## Exercise description
Word for word and without images, transcribe all of the records.

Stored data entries
+-------+

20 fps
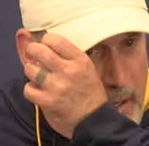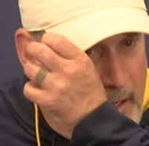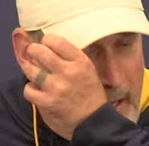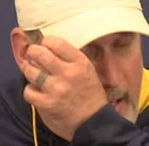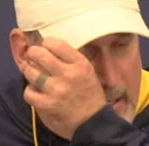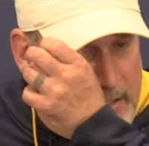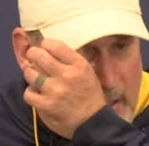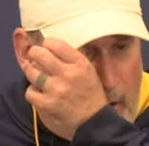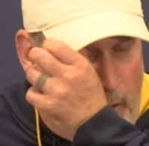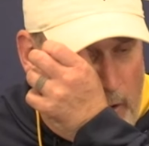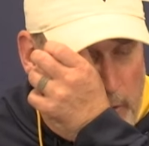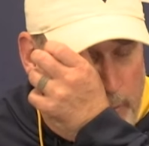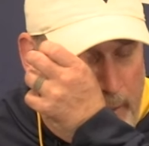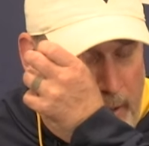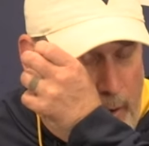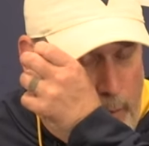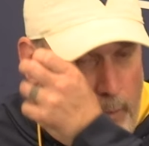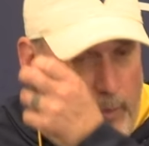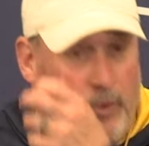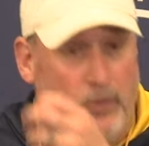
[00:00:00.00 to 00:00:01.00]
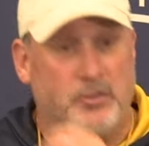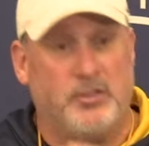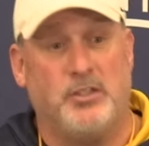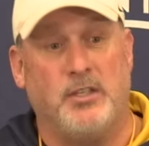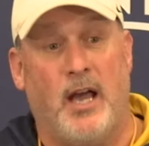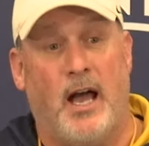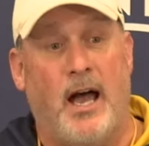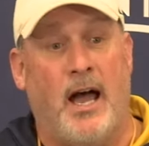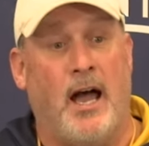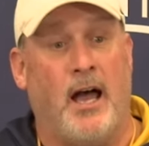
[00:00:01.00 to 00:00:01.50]
He's always been a real
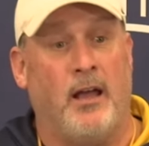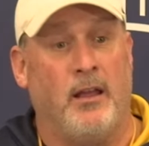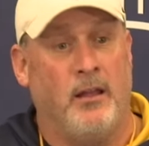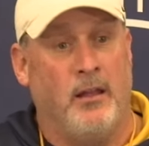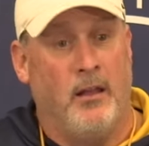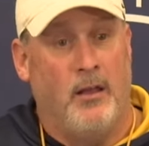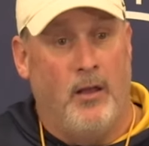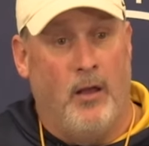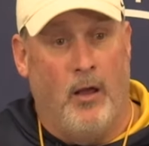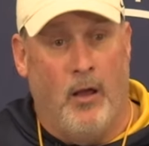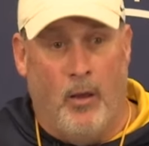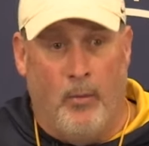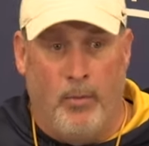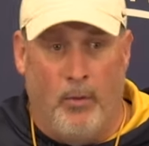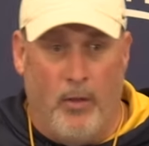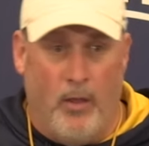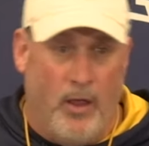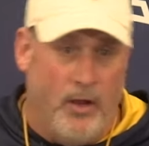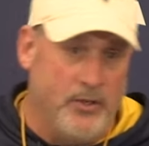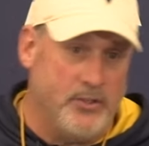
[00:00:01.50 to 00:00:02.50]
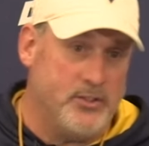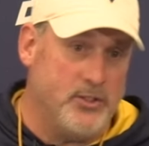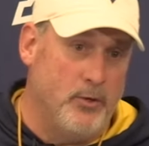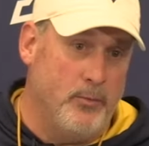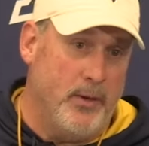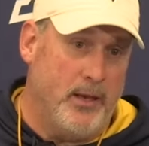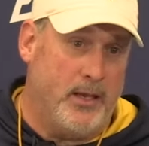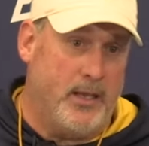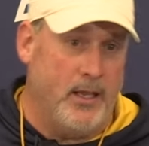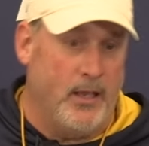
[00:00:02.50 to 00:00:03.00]
shy, humble,
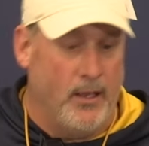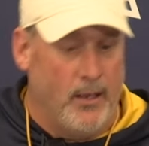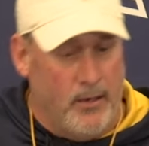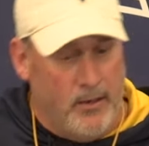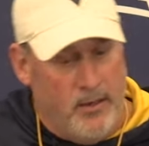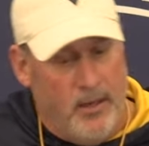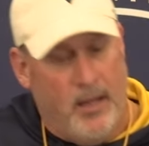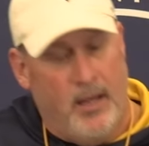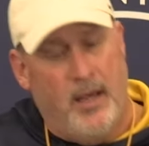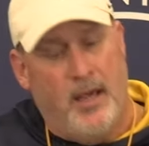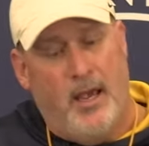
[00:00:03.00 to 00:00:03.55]
unassuming kid,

+-------+

## Answer area
20 fps
[00:00:00.00 to 00:00:01.00]
[00:00:01.00 to 00:00:01.50]
He's always been a real
[00:00:01.50 to 00:00:02.50]
[00:00:02.50 to 00:00:03.00]
shy, humble,
[00:00:03.00 to 00:00:03.55]
unassuming kid,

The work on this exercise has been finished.